Output the exact lines that start at the one containing "[00:00:05.30]" and continue to the last line of the entries below; do not output pictures.

------ Provided records

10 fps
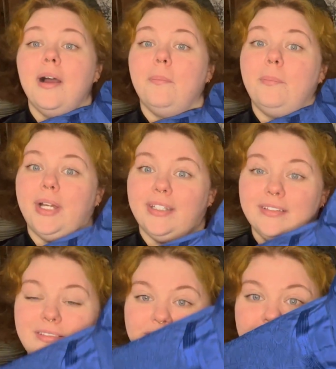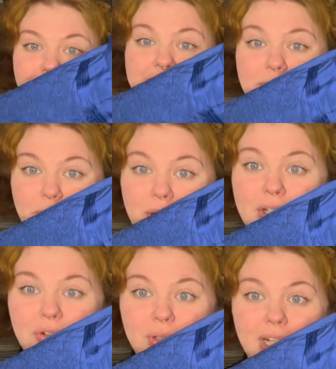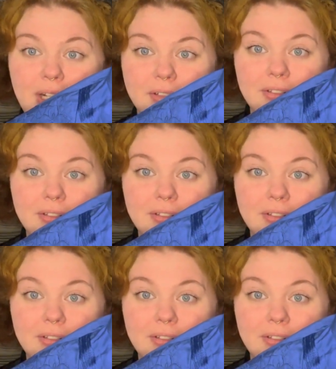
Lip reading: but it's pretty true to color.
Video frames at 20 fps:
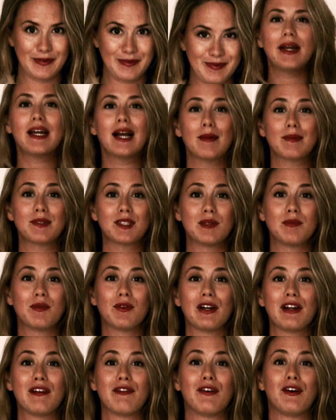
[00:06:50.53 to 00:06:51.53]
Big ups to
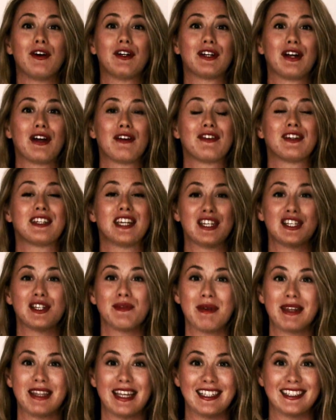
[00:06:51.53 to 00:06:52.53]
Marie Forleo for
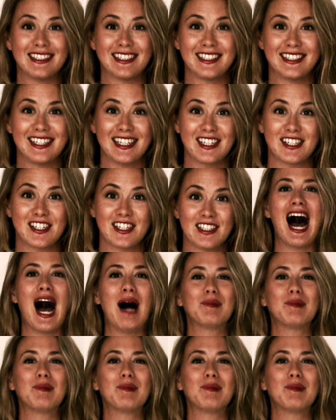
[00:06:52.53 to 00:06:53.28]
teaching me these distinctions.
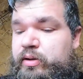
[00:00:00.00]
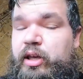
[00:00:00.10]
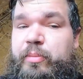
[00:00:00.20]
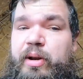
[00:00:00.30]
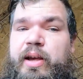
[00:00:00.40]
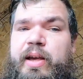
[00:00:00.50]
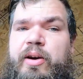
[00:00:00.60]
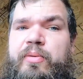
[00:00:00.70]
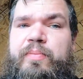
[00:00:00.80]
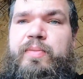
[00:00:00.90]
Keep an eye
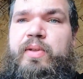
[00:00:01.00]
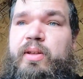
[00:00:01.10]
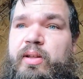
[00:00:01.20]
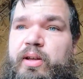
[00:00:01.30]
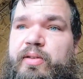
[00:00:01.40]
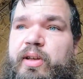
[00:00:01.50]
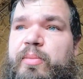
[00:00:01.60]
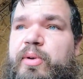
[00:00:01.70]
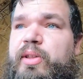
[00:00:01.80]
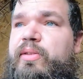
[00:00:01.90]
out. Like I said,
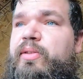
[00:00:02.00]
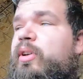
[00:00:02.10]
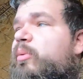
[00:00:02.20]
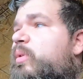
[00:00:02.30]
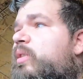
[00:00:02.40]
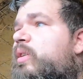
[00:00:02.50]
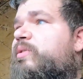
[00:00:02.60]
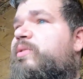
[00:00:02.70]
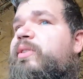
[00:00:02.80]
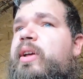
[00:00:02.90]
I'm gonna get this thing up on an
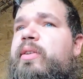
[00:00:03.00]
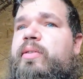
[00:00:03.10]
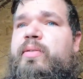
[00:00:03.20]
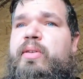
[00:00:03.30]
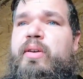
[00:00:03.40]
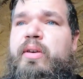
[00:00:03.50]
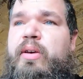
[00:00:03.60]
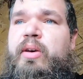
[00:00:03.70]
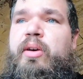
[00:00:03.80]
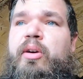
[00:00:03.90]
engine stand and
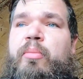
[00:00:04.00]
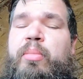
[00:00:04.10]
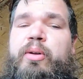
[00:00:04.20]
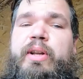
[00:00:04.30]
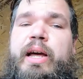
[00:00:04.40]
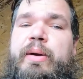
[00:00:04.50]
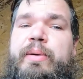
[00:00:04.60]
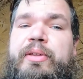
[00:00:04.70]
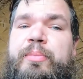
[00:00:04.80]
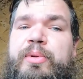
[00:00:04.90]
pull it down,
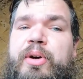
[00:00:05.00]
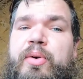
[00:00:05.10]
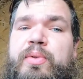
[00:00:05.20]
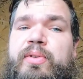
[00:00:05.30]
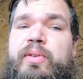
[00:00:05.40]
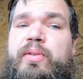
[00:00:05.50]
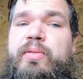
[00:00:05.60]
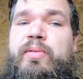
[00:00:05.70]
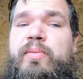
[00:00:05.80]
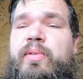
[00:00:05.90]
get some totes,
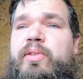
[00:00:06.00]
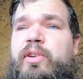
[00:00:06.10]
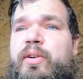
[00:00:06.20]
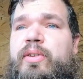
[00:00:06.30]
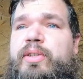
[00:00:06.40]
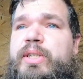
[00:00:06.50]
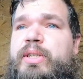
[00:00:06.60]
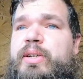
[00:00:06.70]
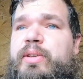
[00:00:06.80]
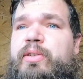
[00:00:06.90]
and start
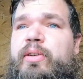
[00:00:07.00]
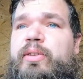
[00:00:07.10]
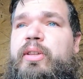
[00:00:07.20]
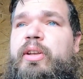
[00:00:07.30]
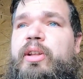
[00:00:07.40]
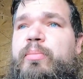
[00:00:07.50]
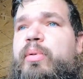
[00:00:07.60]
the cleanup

------------

Written reply:
[00:00:05.30]
[00:00:05.40]
[00:00:05.50]
[00:00:05.60]
[00:00:05.70]
[00:00:05.80]
[00:00:05.90]
get some totes,
[00:00:06.00]
[00:00:06.10]
[00:00:06.20]
[00:00:06.30]
[00:00:06.40]
[00:00:06.50]
[00:00:06.60]
[00:00:06.70]
[00:00:06.80]
[00:00:06.90]
and start
[00:00:07.00]
[00:00:07.10]
[00:00:07.20]
[00:00:07.30]
[00:00:07.40]
[00:00:07.50]
[00:00:07.60]
the cleanup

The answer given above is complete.